··· Recorded information ···
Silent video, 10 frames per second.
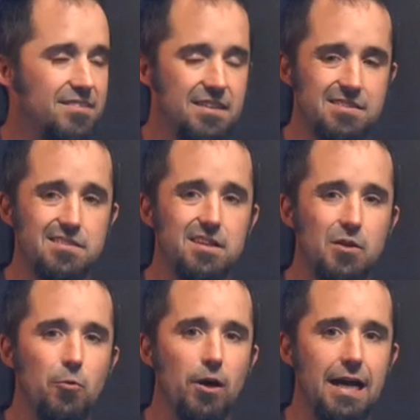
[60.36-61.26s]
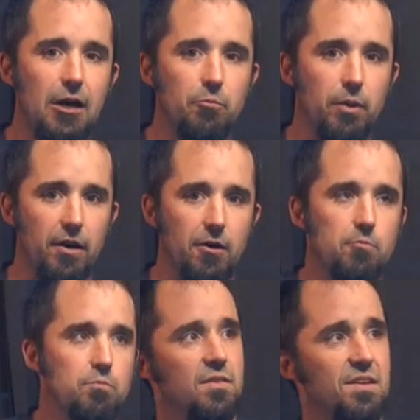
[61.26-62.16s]
this is going to work out better.
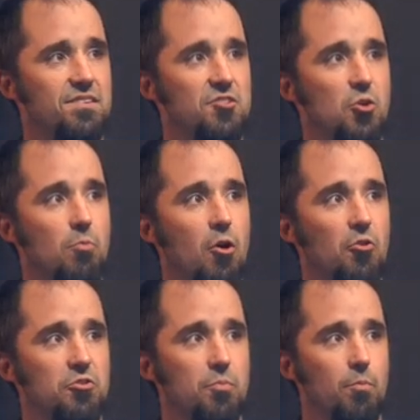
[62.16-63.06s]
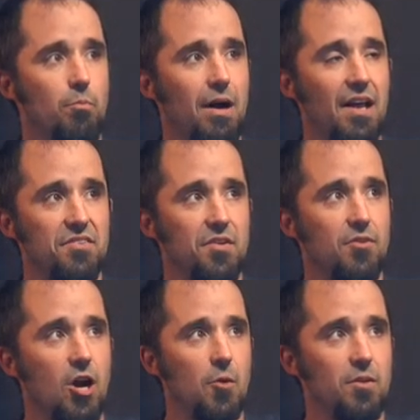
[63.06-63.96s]
This is your most positive
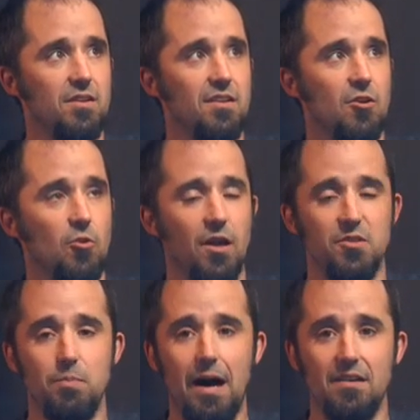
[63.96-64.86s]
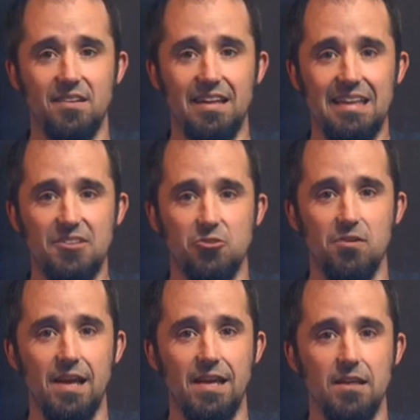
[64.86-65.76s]
carbon. It's bound to the
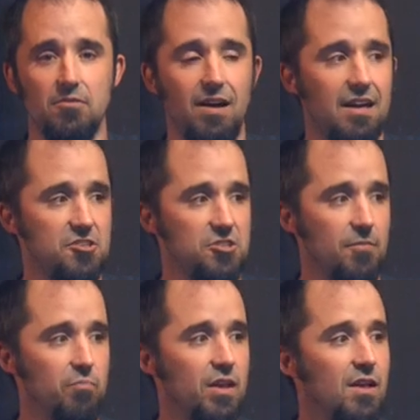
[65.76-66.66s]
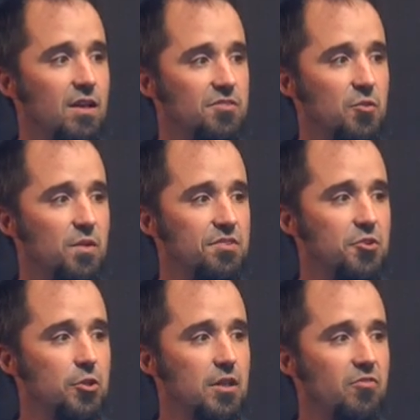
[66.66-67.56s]
electronegative oxygen. So this
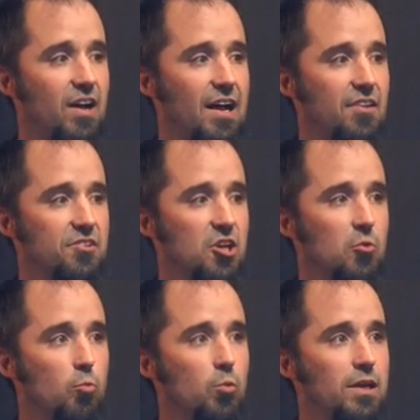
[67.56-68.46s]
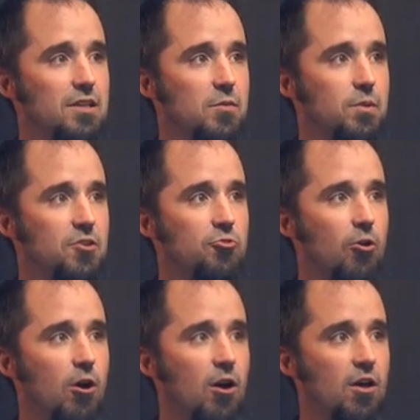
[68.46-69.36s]
nucleophile is going to really be
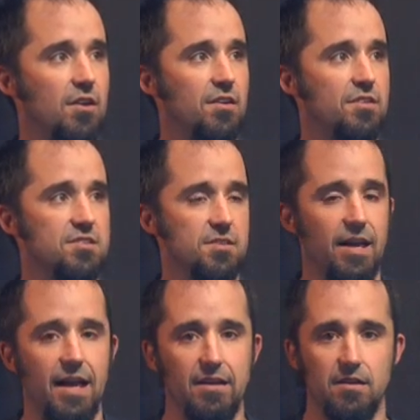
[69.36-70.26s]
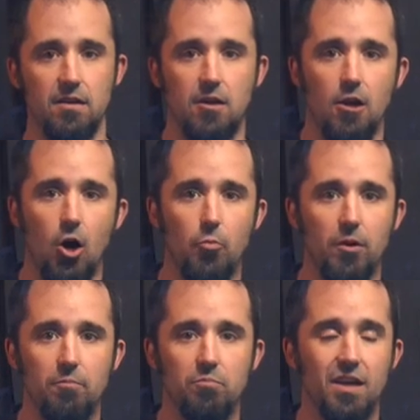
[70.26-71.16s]
drawn to that carbon.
···
__What is needed__
Restate each of the entries above word for word and skip every image.

__Solved problem__
Silent video, 10 frames per second.
[60.36-61.26s]
[61.26-62.16s]
this is going to work out better.
[62.16-63.06s]
[63.06-63.96s]
This is your most positive
[63.96-64.86s]
[64.86-65.76s]
carbon. It's bound to the
[65.76-66.66s]
[66.66-67.56s]
electronegative oxygen. So this
[67.56-68.46s]
[68.46-69.36s]
nucleophile is going to really be
[69.36-70.26s]
[70.26-71.16s]
drawn to that carbon.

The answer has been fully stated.